An equal magnet for Gosling was the intrigue of playing a man who worships with his very being an artform that seems to be dying on the vine of a ruthlessly fast-changing pop culture.

Composer Hurwitz was impressed by Gosling’s unremitting drive.

“The work Ryan did learning to play piano is absurdly great. I can’t get over it,” says Hurwitz. “His level of commitment to the piano not to mention the acting, singing and dance training – was spectacular. It was one of the really great surprises of the film to see how much he was able to accomplish.”

Choreographer Moore also has high praise for the actor: “I could tell from the minute we started, Ryan was talented. He’s very coordinated but also very hard on himself. From the first day he kept saying, ‘Ah, I can do it better’.But from my perspective, his progression was impressive. It was like a slow burn.”

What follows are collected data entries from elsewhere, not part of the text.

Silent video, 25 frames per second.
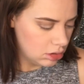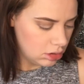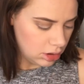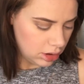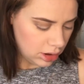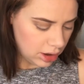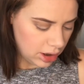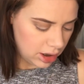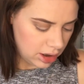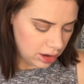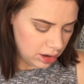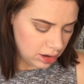
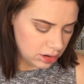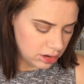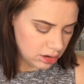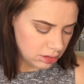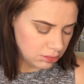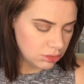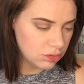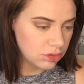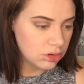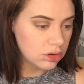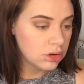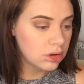Okay, so
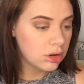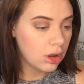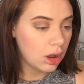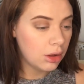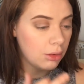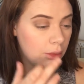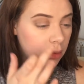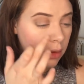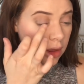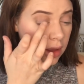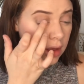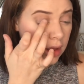I'm just going to
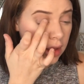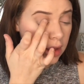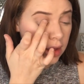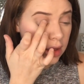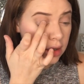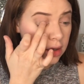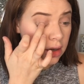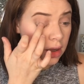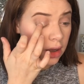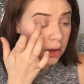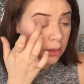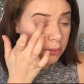go
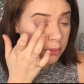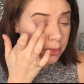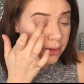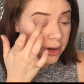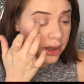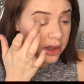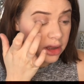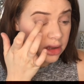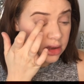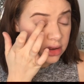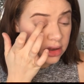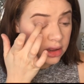in and
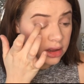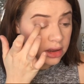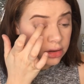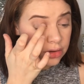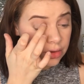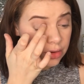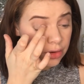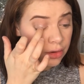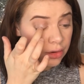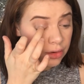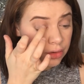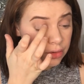place this
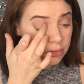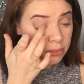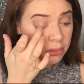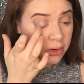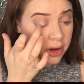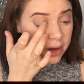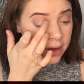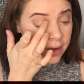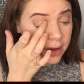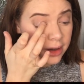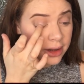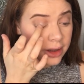on
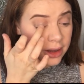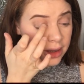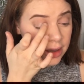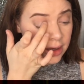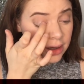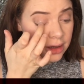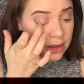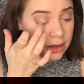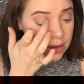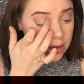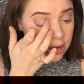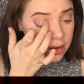my
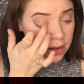lid.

Stone faced a challenge with her role – playing a character who has to be at once anchored in very real goals and feelings, while also able to erupt into musical fantasia at a moment’s notice, combining the two seamlessly.

It helped that Stone has not only explored the depths of dramatic roles, but also has the skills of a Broadway veteran who recently starred as Sally Bowles in the revival of Cabaret.

Says Chazelle: “Just the level of her acting in the song and dance scenes, and the way she expresses such gradations of emotion. is amazing. I think she’s one of the great actresses of our time and you can create something without any dialogue, purely through her face, her mannerisms and body language.”

Gosling adds: “She’s also an amazing dancer and I was really leaning on her a lot of the time, literally.”

Joining the cast of La La Land in his first major film role is 10-time Grammy winner and Oscar-winner John Legend. who portrays Keith, the musician who enlists Sebastian to join his rapidly rising band, The Messengers, and takes him far away from Mia.

Legend also co-wrote the Golden Globe-winning song, Start a Fire, which rockets the Messengers to fame in the film.